## [SOURCE DATA]
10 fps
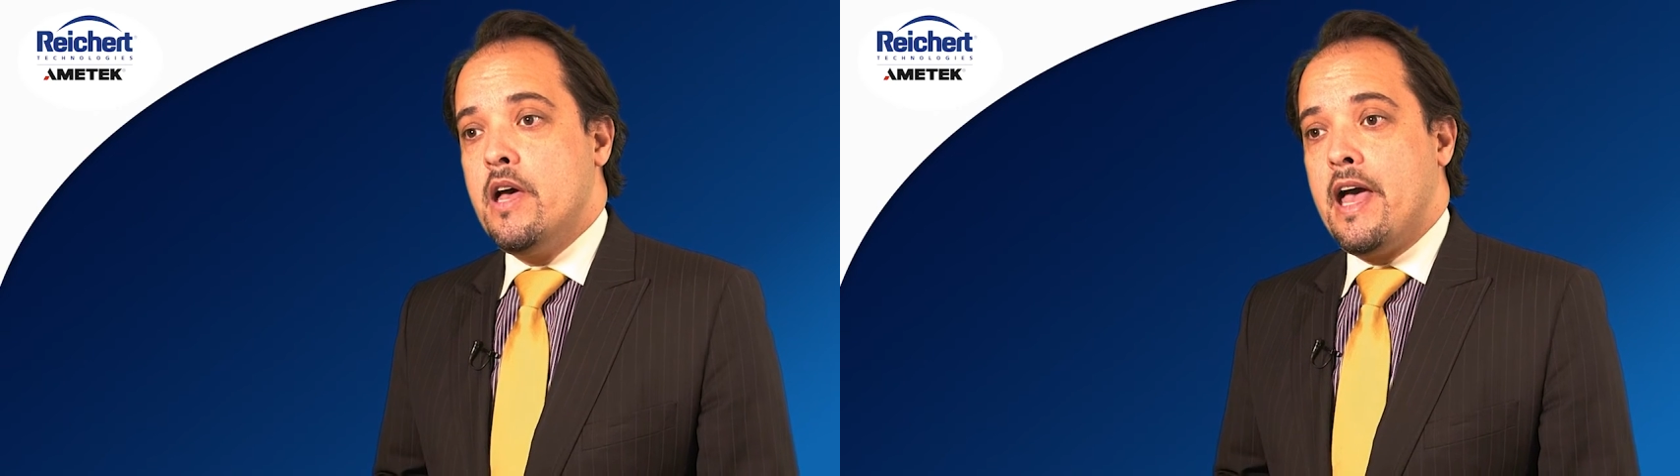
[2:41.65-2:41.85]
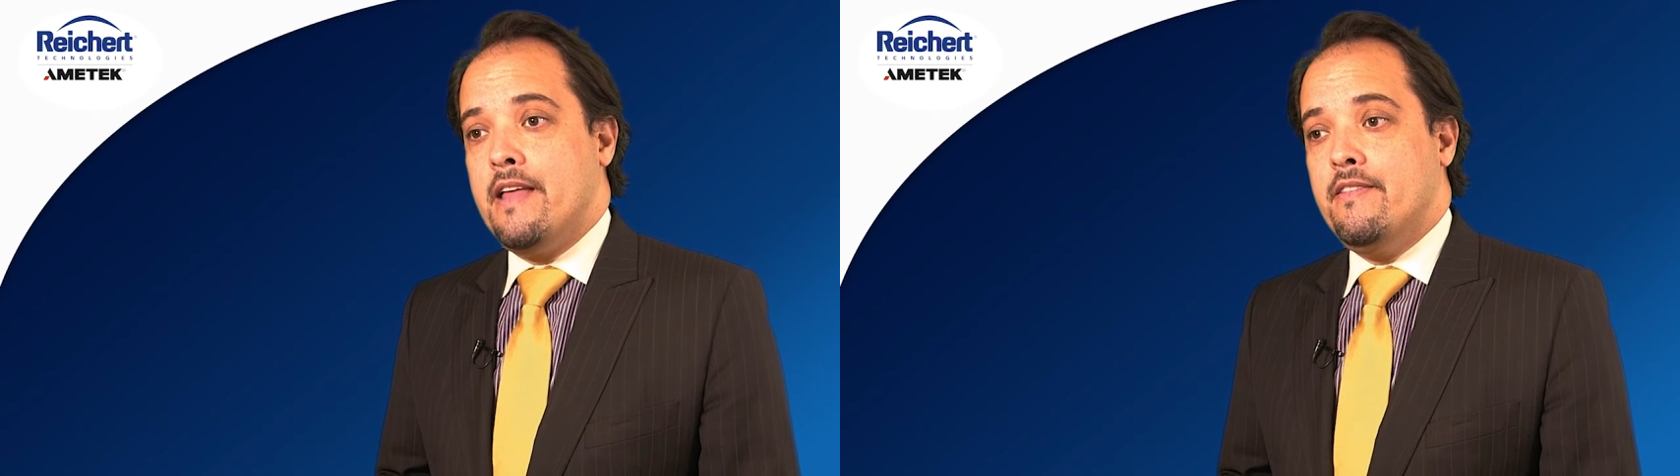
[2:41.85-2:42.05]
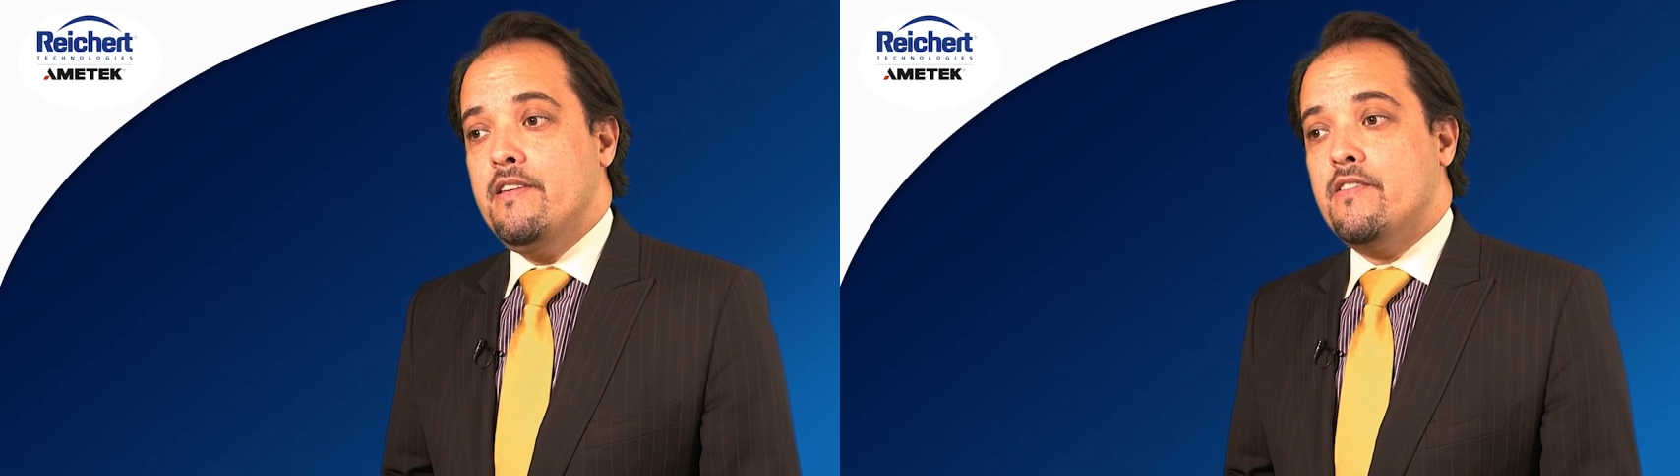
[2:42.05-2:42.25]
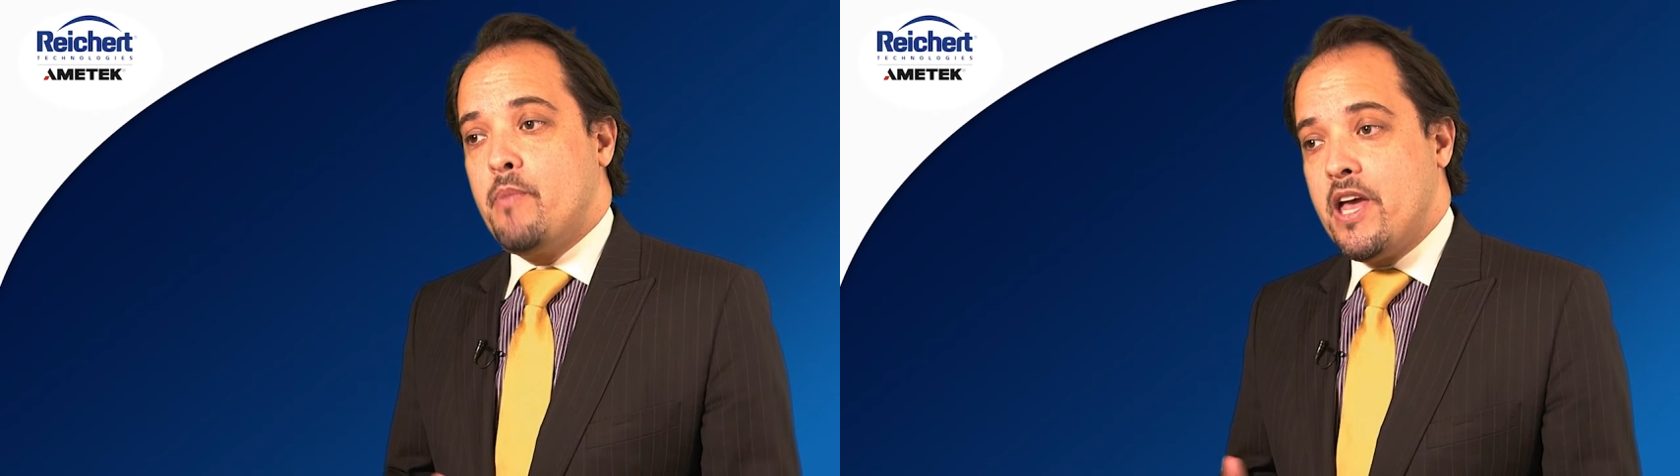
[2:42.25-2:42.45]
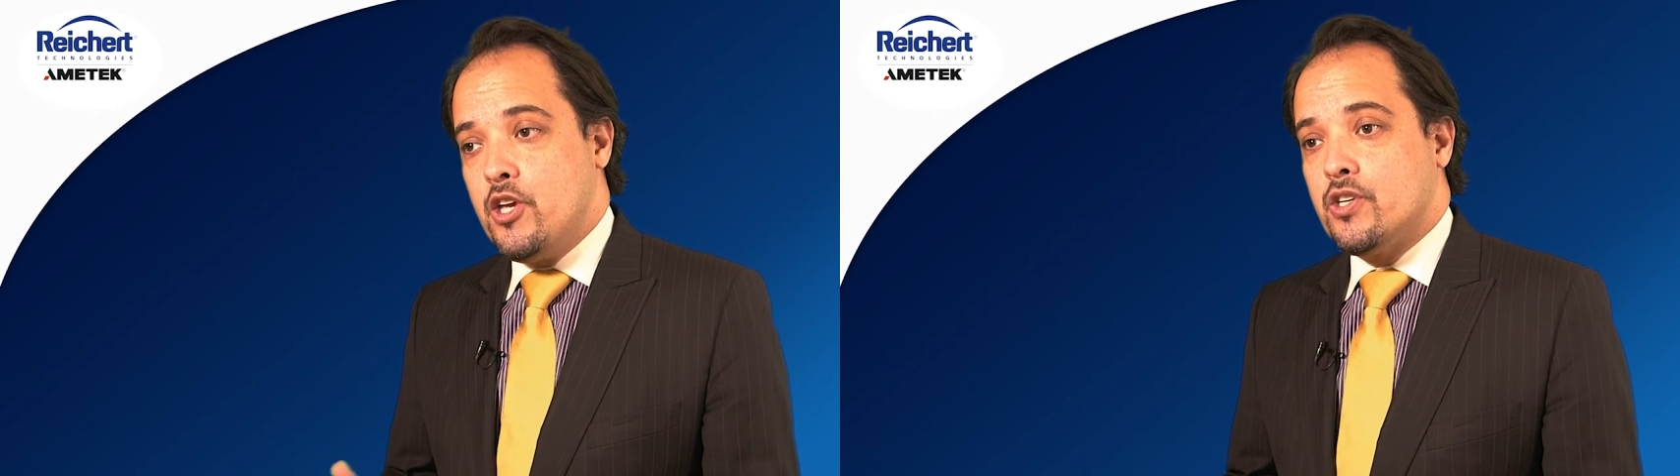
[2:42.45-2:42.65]
and these
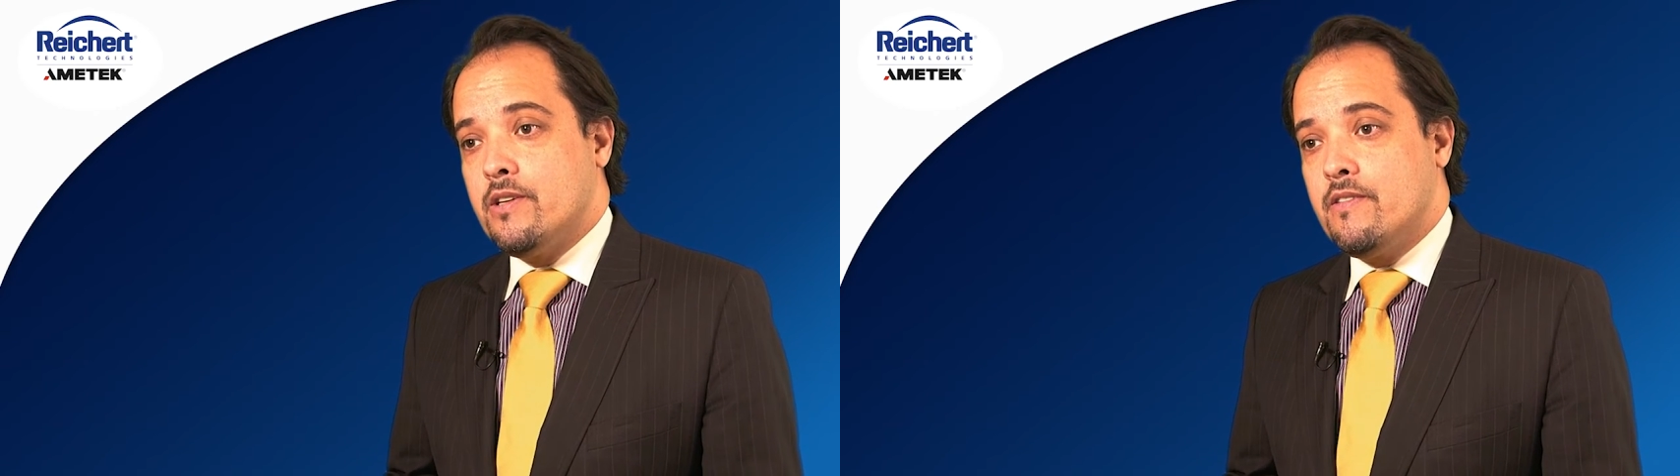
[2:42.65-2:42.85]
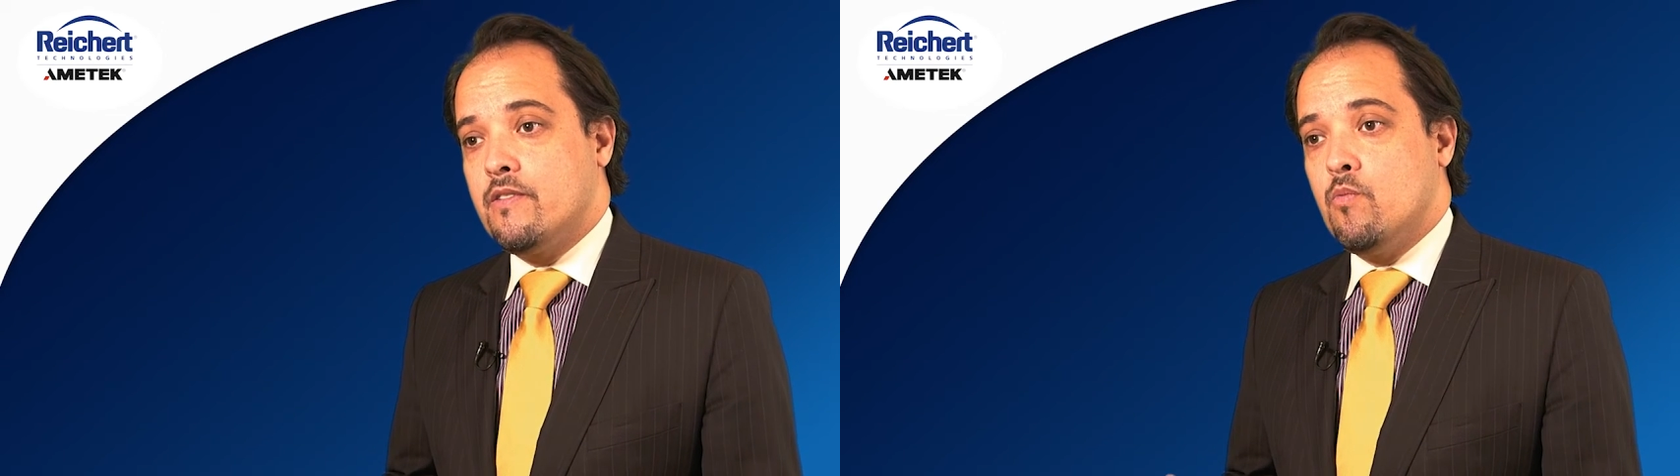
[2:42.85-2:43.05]
patients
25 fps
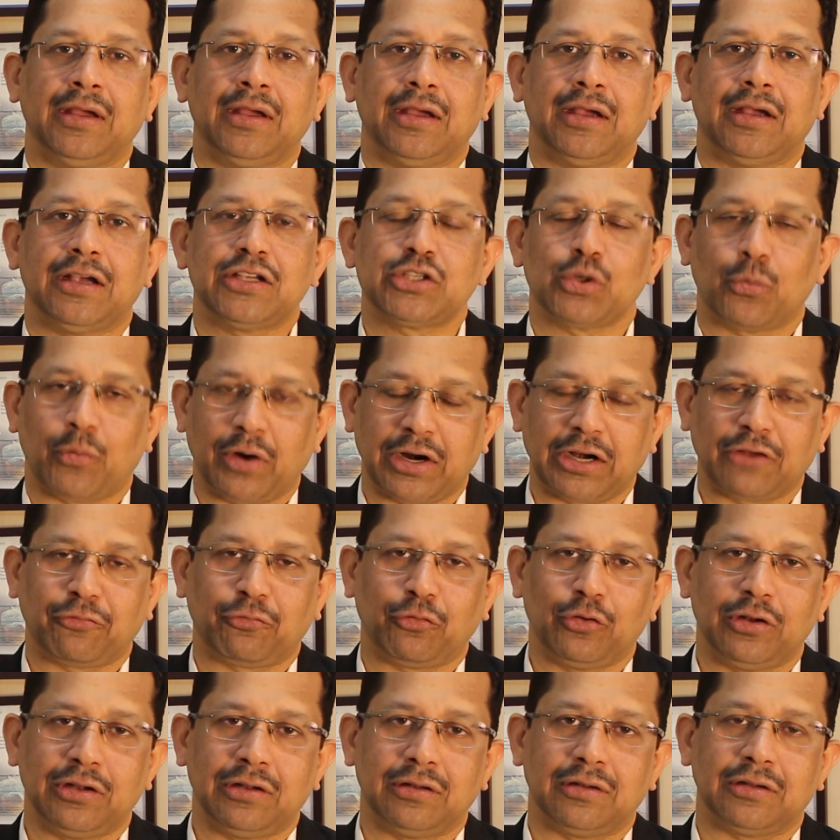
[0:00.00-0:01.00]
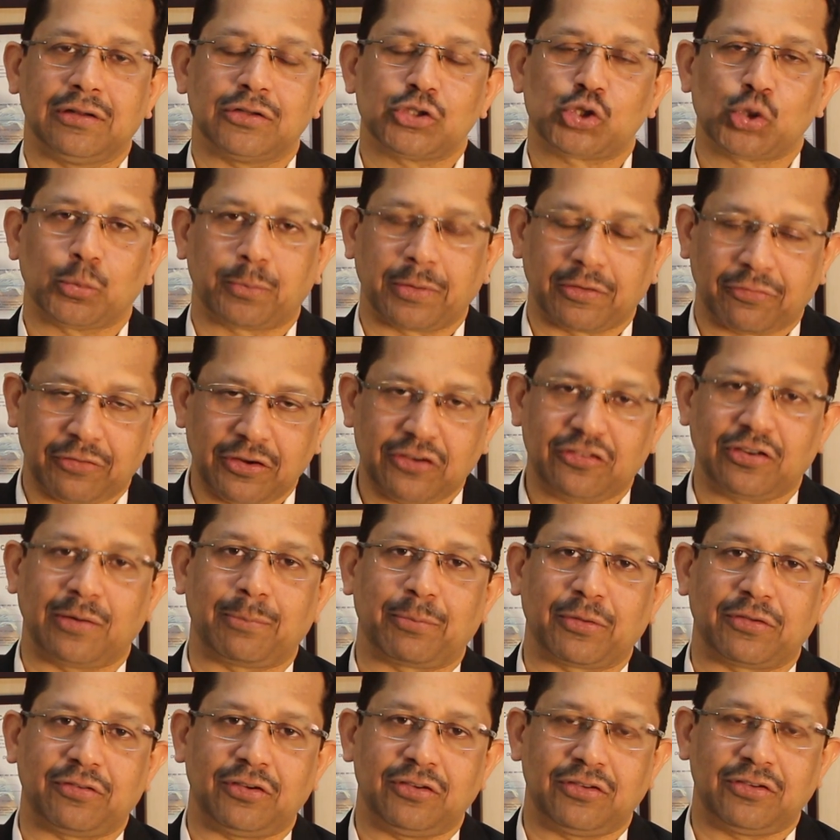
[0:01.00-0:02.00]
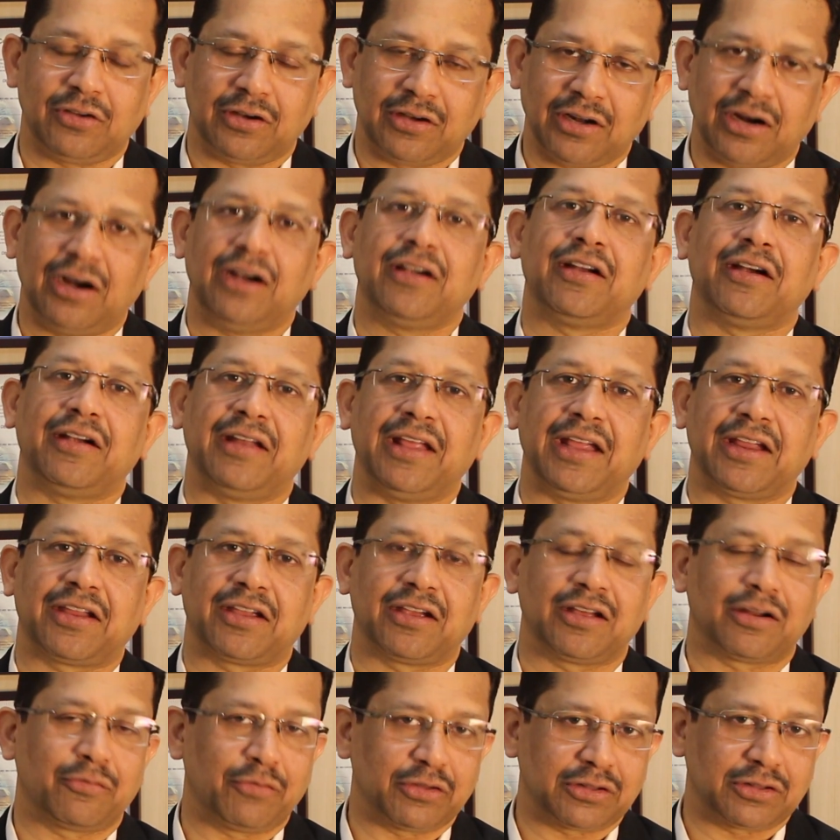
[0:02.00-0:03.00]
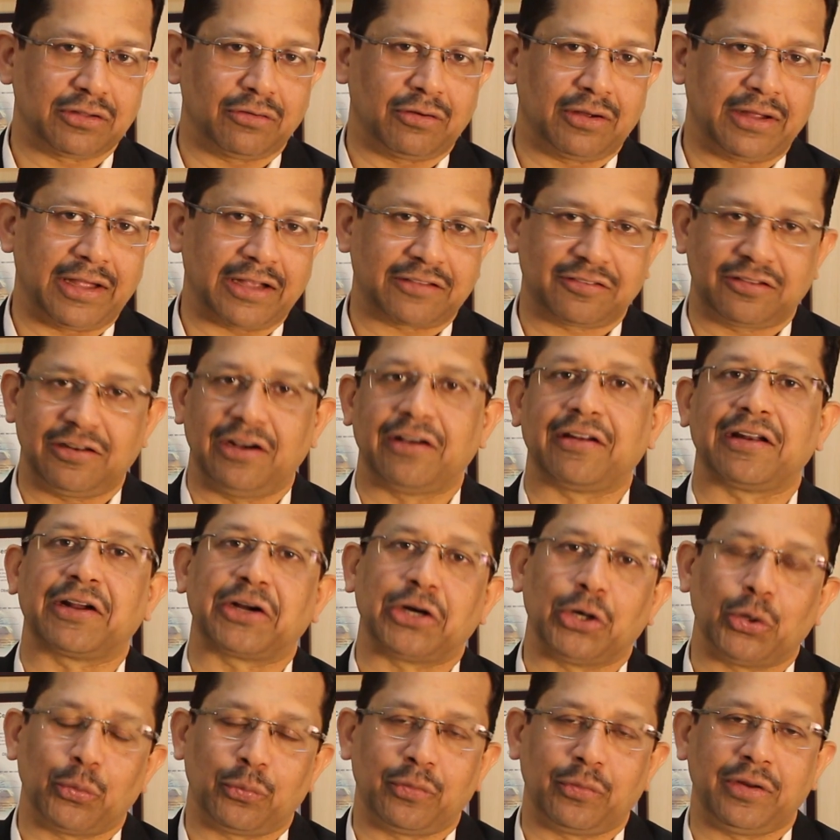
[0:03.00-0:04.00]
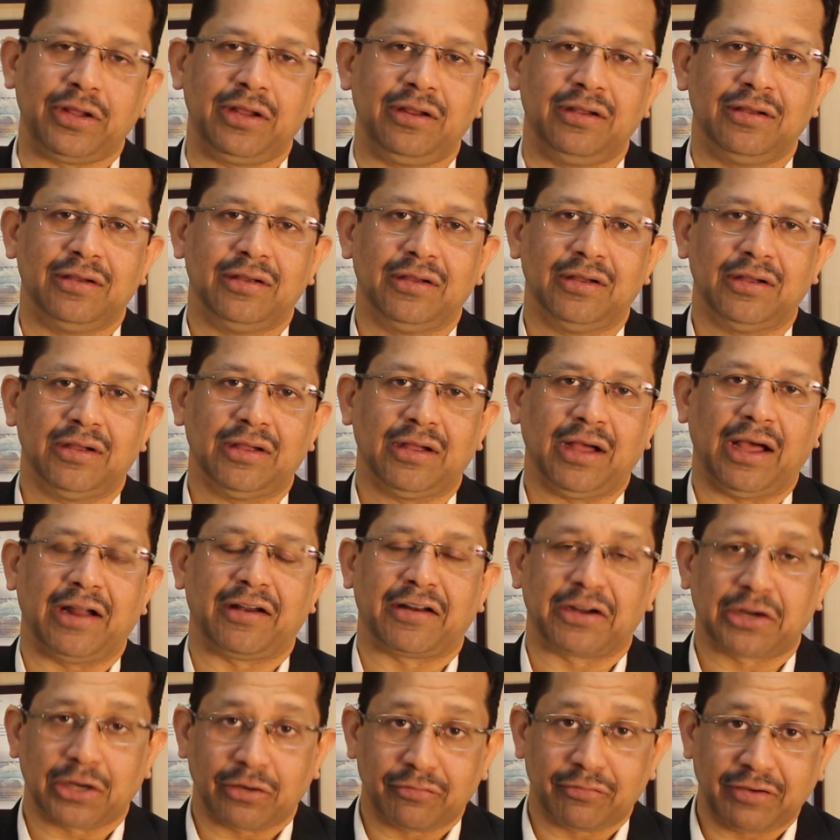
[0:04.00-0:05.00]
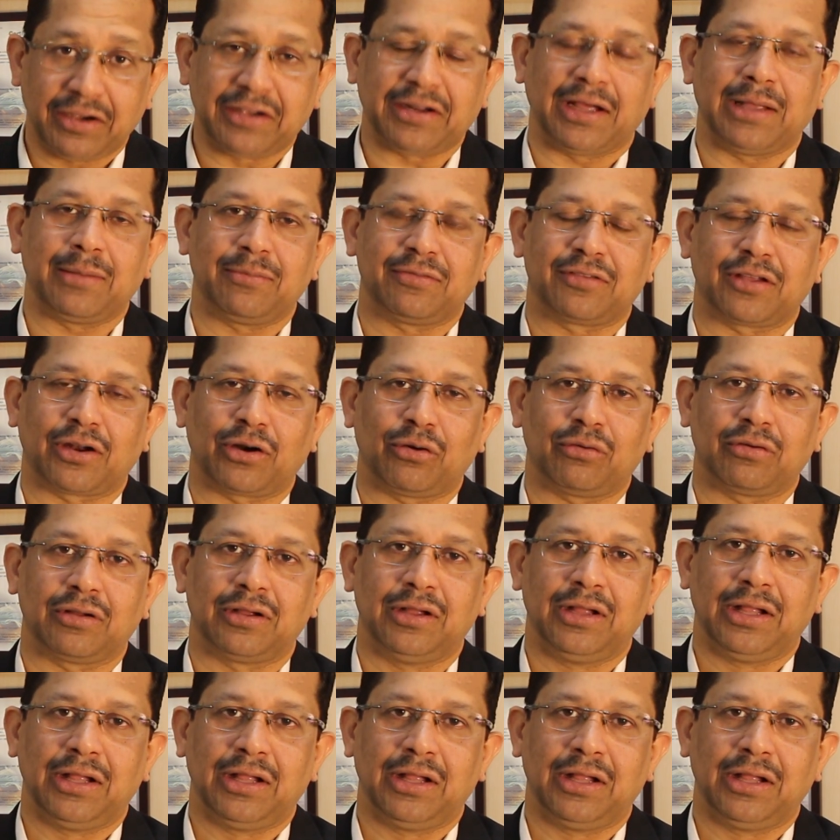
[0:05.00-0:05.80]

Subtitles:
is a wonderful superficial procedure done under daycare with an excellent recovery and recovery times around,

## [WHAT YOU NEED TO DO]
Write out the data above exactly, minus any images.

## [FINAL ANSWER]
10 fps
[2:41.65-2:41.85]
[2:41.85-2:42.05]
[2:42.05-2:42.25]
[2:42.25-2:42.45]
[2:42.45-2:42.65]
and these
[2:42.65-2:42.85]
[2:42.85-2:43.05]
patients
25 fps
[0:00.00-0:01.00]
[0:01.00-0:02.00]
[0:02.00-0:03.00]
[0:03.00-0:04.00]
[0:04.00-0:05.00]
[0:05.00-0:05.80]

Subtitles:
is a wonderful superficial procedure done under daycare with an excellent recovery and recovery times around,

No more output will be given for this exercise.